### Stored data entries
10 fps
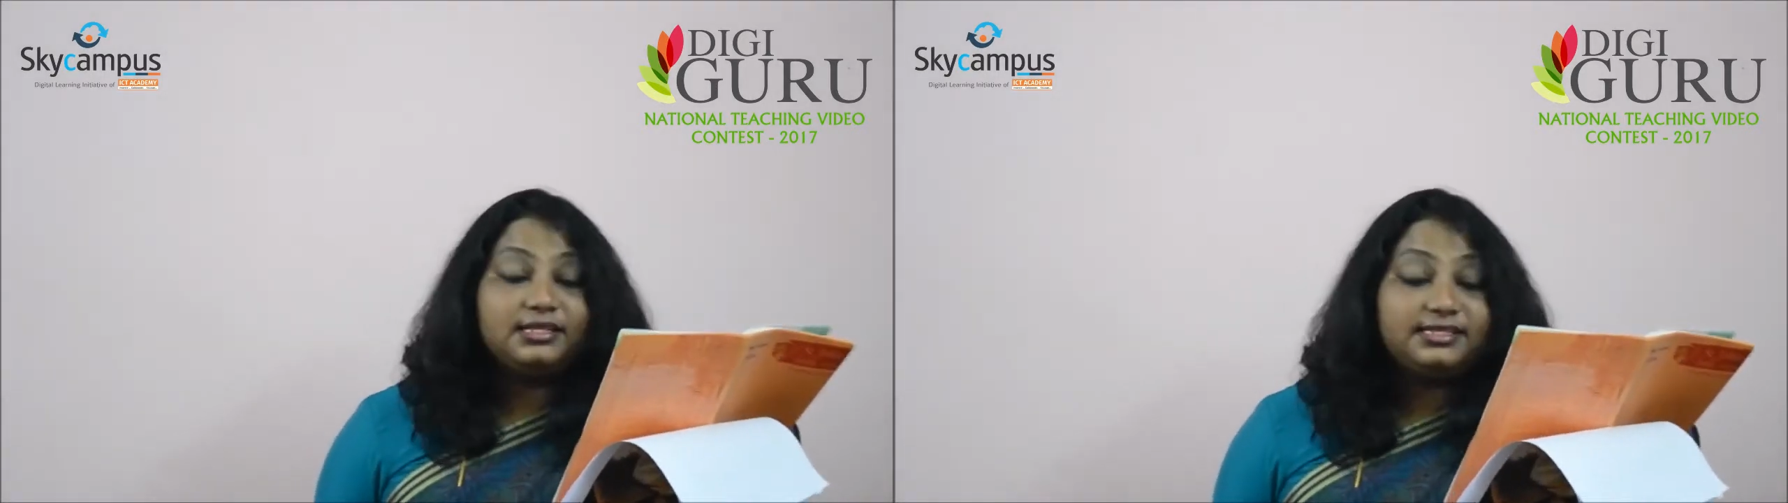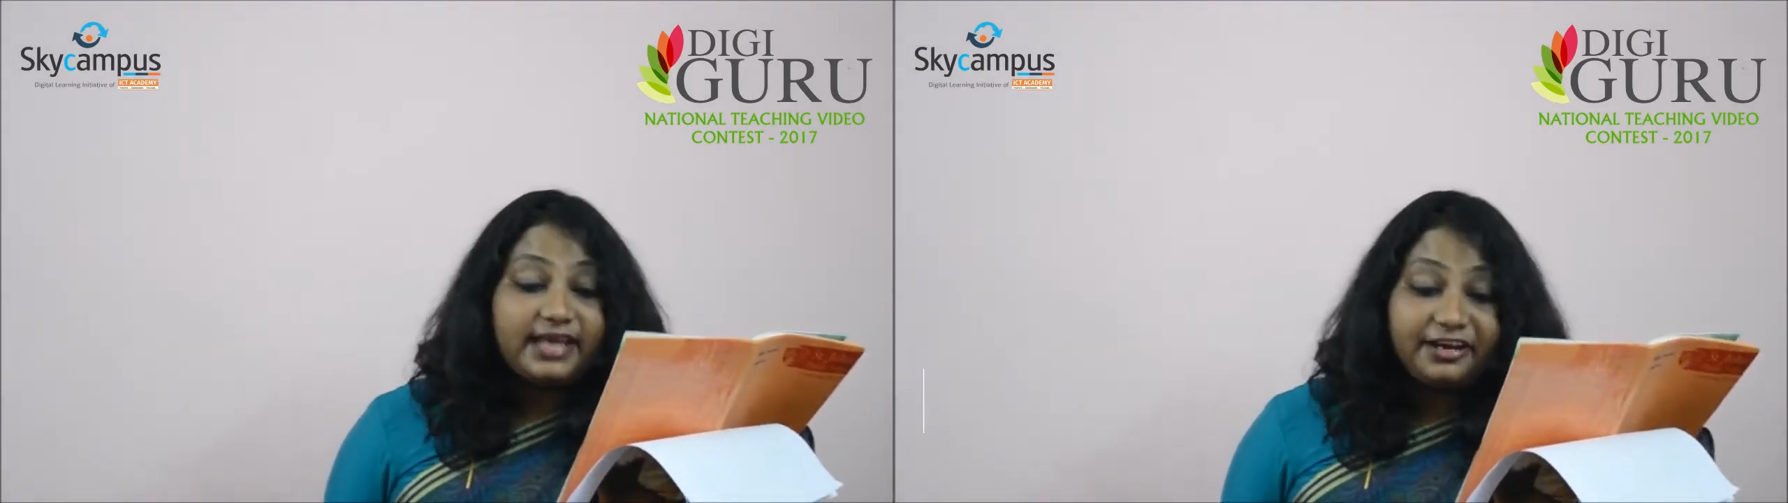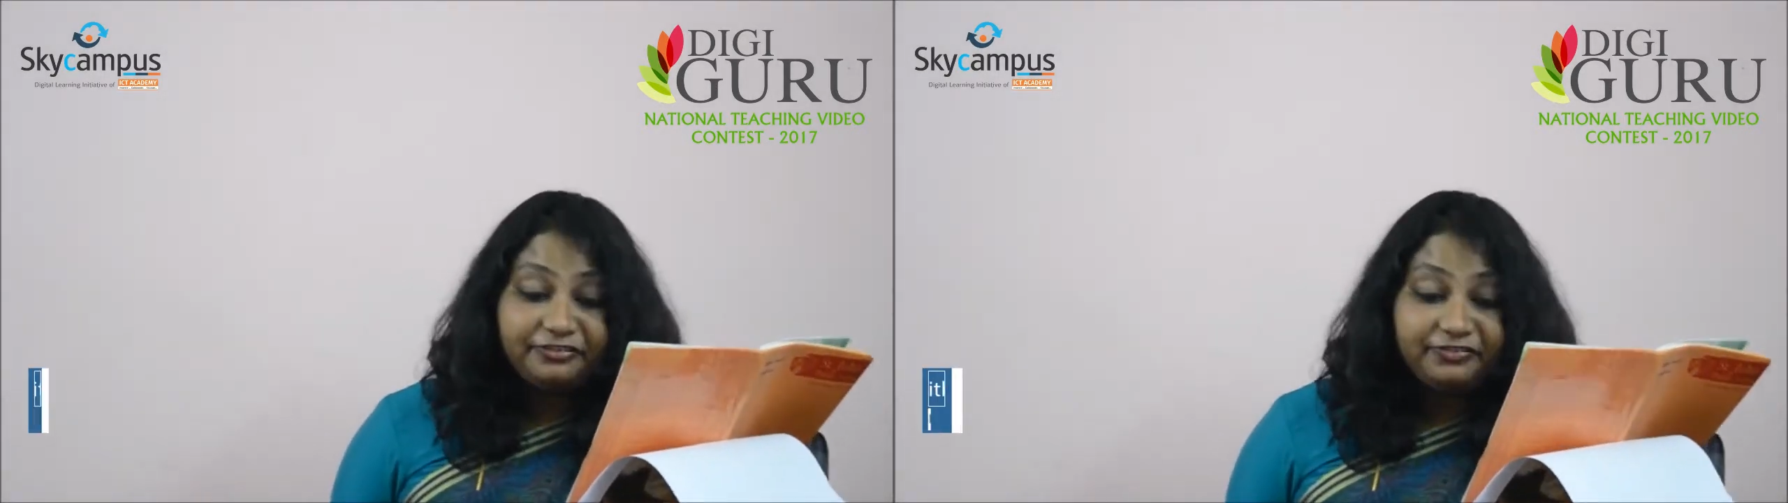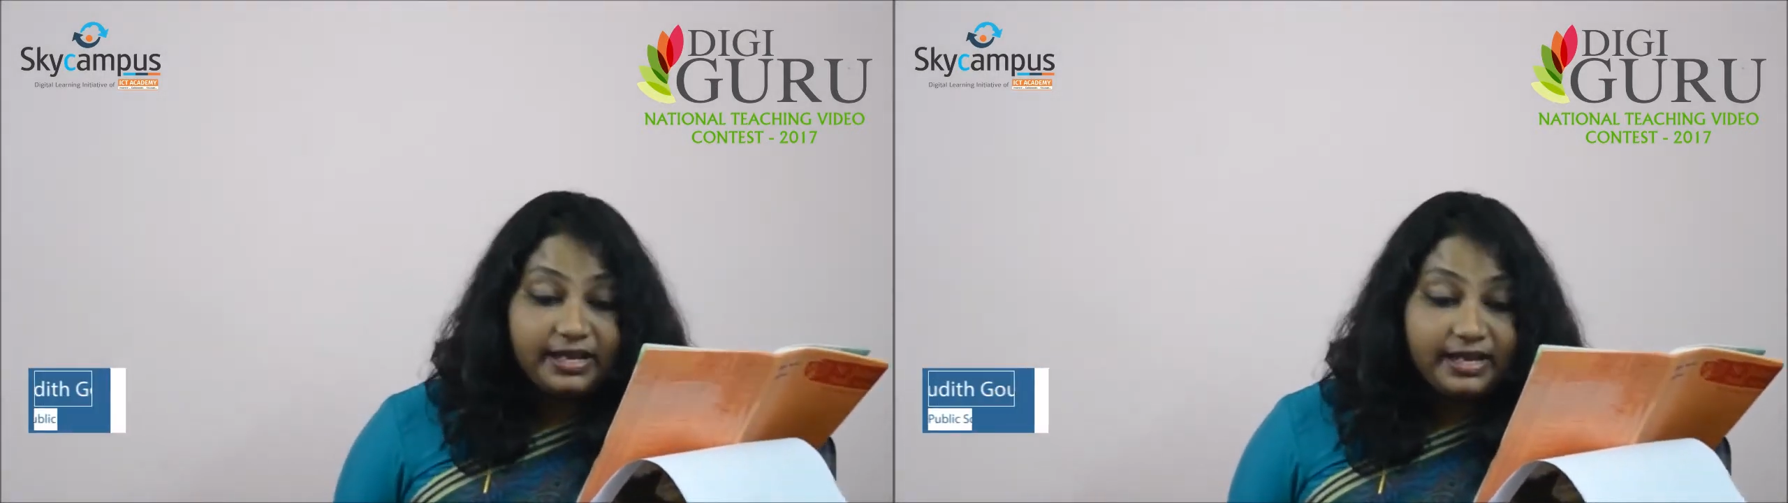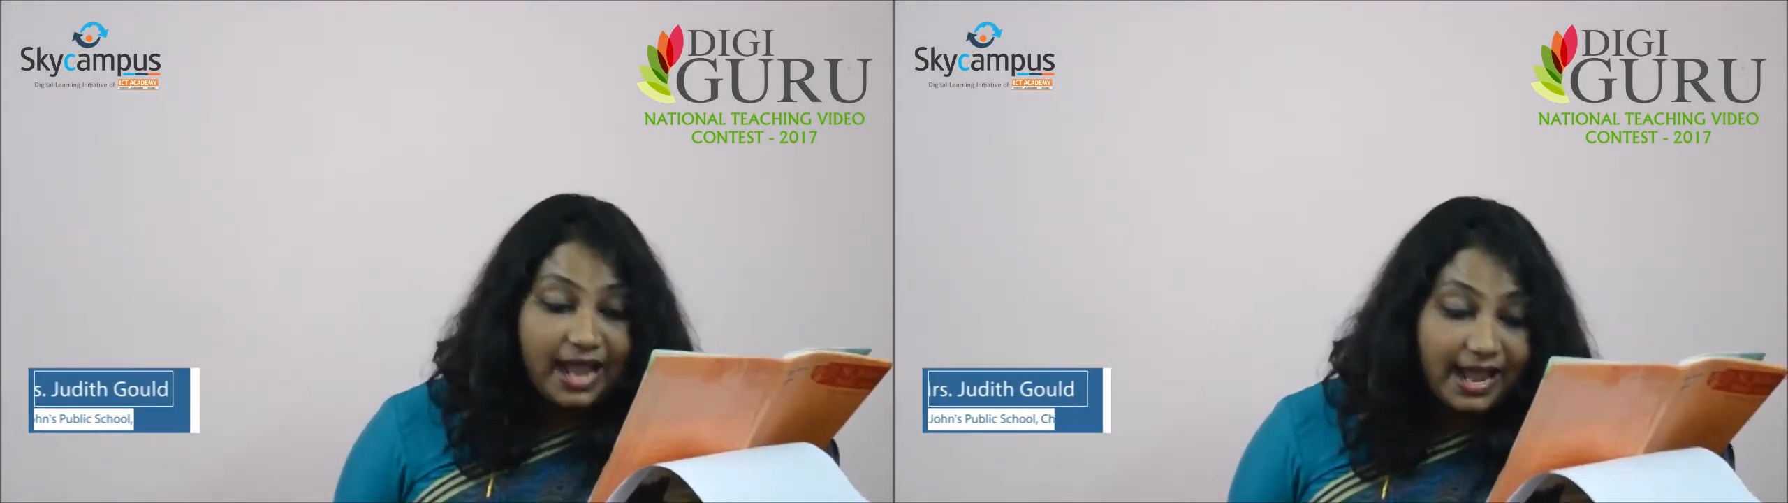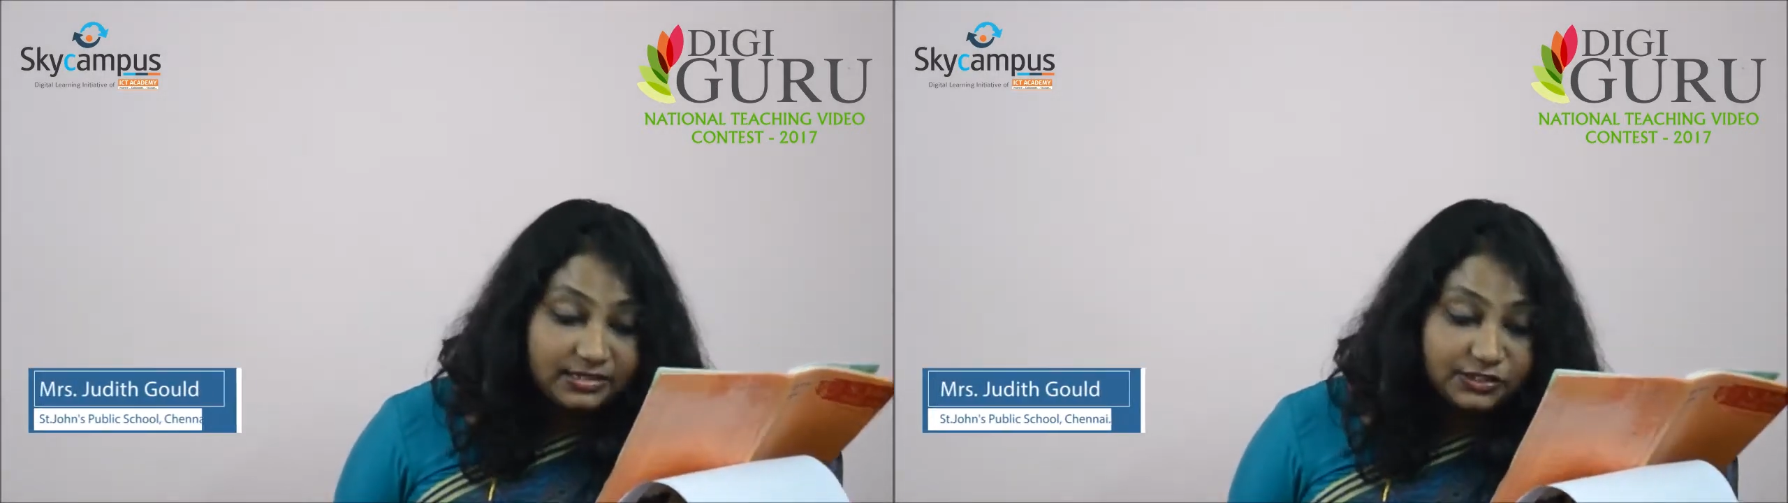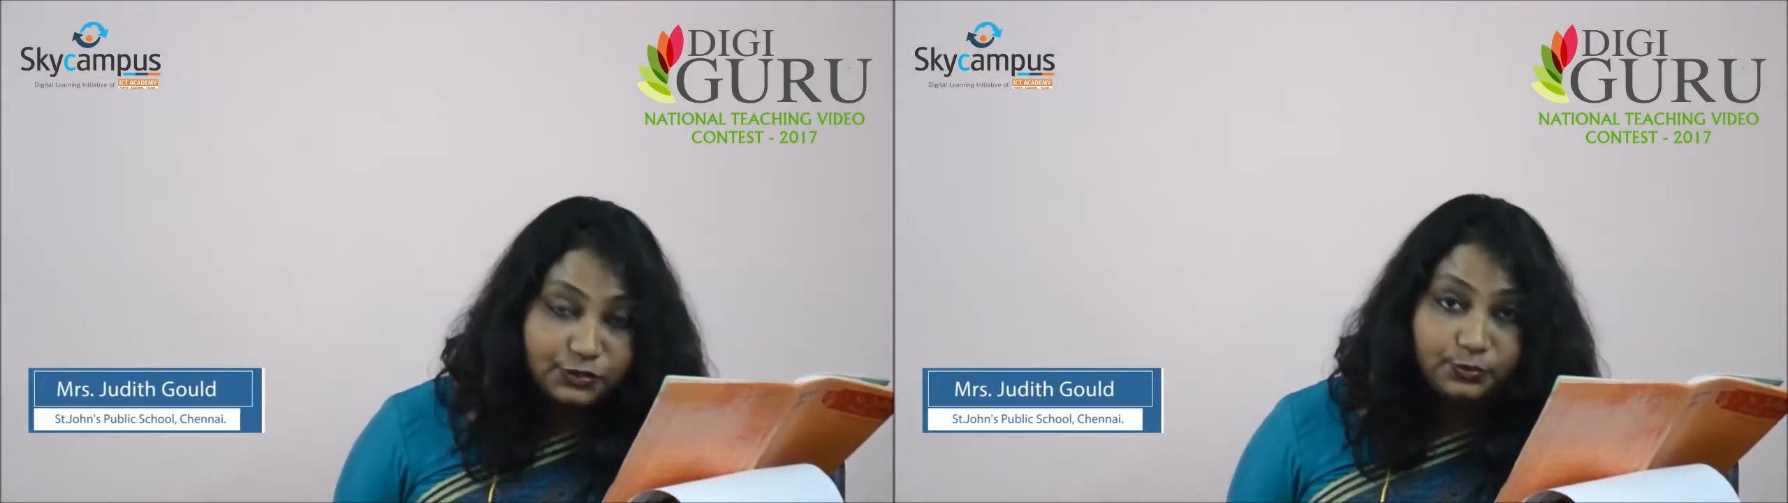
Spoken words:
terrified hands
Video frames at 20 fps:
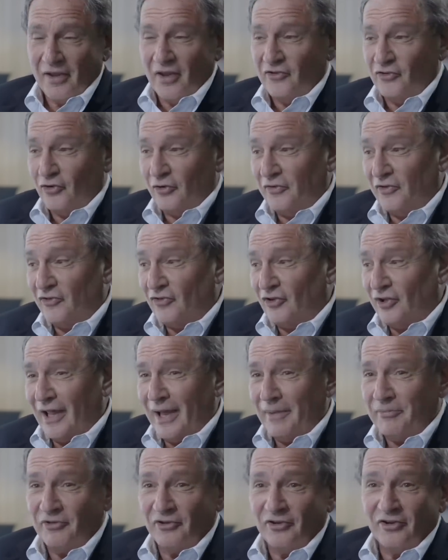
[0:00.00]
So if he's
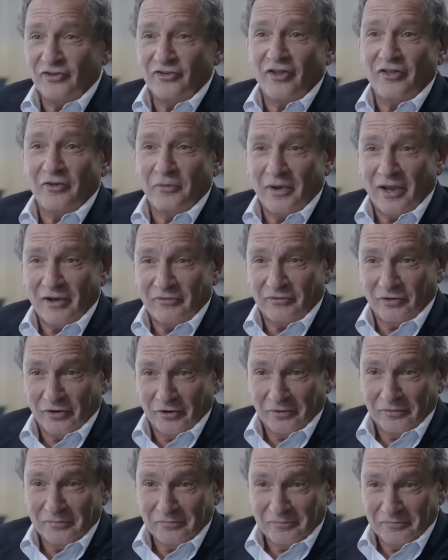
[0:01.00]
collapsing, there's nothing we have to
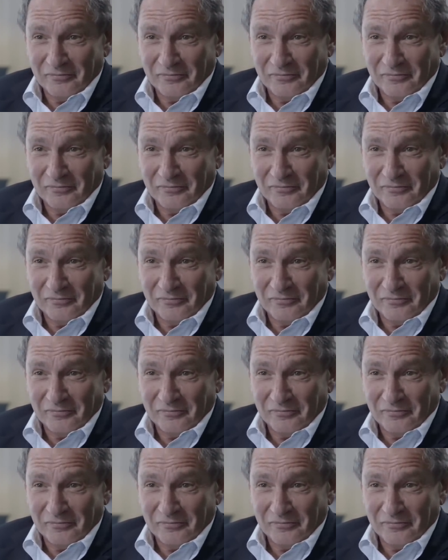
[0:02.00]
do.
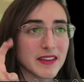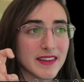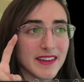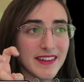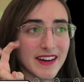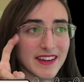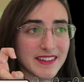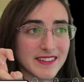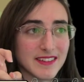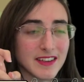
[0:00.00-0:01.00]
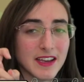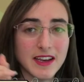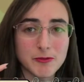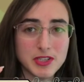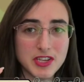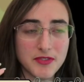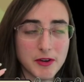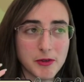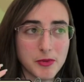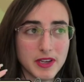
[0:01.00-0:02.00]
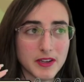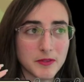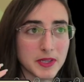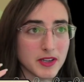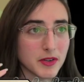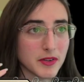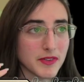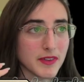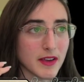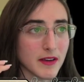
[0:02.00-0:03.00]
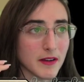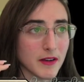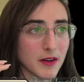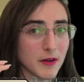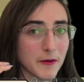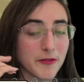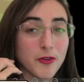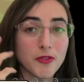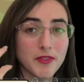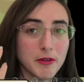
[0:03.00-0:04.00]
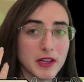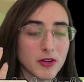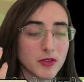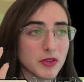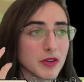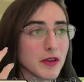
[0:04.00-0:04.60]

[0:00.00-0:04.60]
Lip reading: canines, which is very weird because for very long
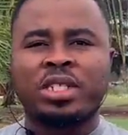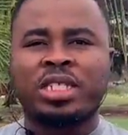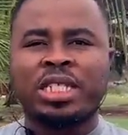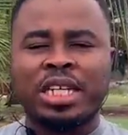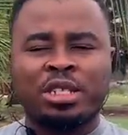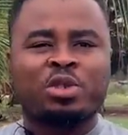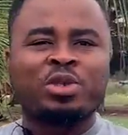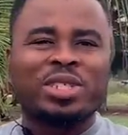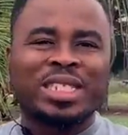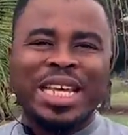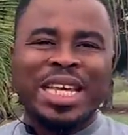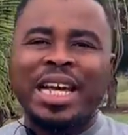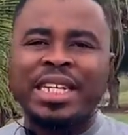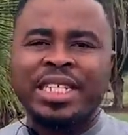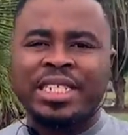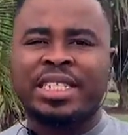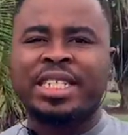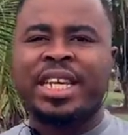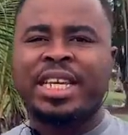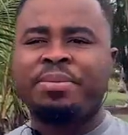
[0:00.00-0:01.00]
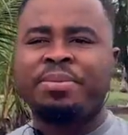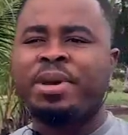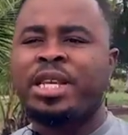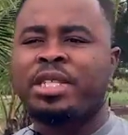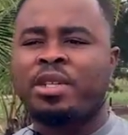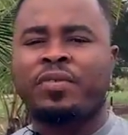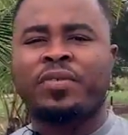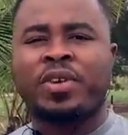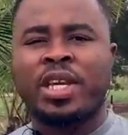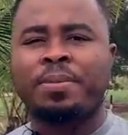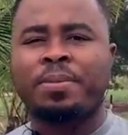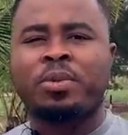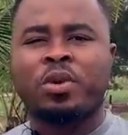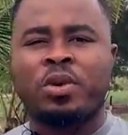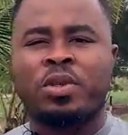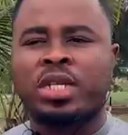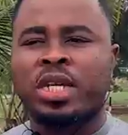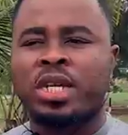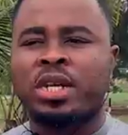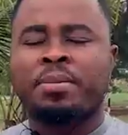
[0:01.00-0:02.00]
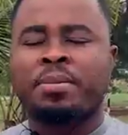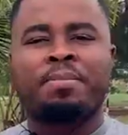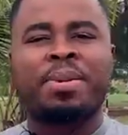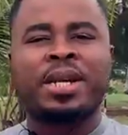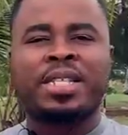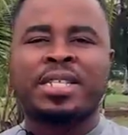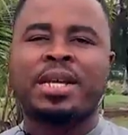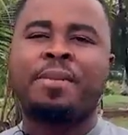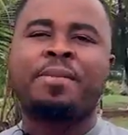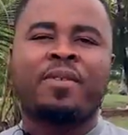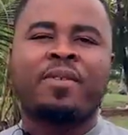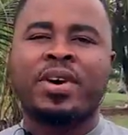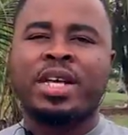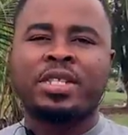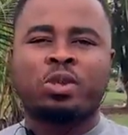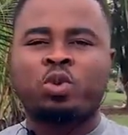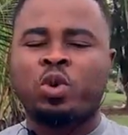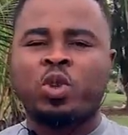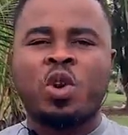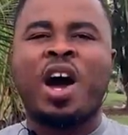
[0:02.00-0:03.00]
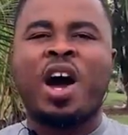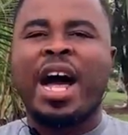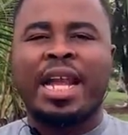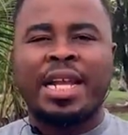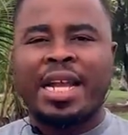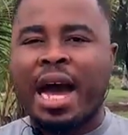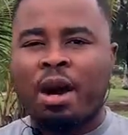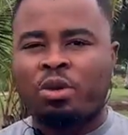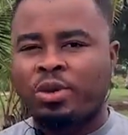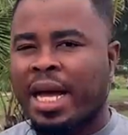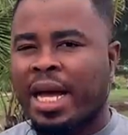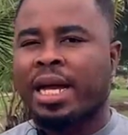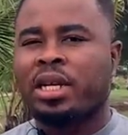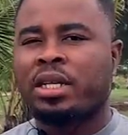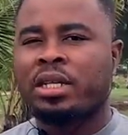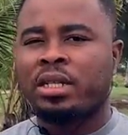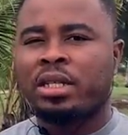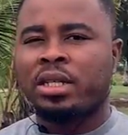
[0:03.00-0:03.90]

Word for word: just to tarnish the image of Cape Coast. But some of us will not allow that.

### Your goal
Would you copy all of the data exactly? Keep the pictures out of it.

### Answer to this problem
10 fps
Spoken words:
terrified hands
Video frames at 20 fps:
[0:00.00]
So if he's
[0:01.00]
collapsing, there's nothing we have to
[0:02.00]
do.
[0:00.00-0:01.00]
[0:01.00-0:02.00]
[0:02.00-0:03.00]
[0:03.00-0:04.00]
[0:04.00-0:04.60]

[0:00.00-0:04.60]
Lip reading: canines, which is very weird because for very long
[0:00.00-0:01.00]
[0:01.00-0:02.00]
[0:02.00-0:03.00]
[0:03.00-0:03.90]

Word for word: just to tarnish the image of Cape Coast. But some of us will not allow that.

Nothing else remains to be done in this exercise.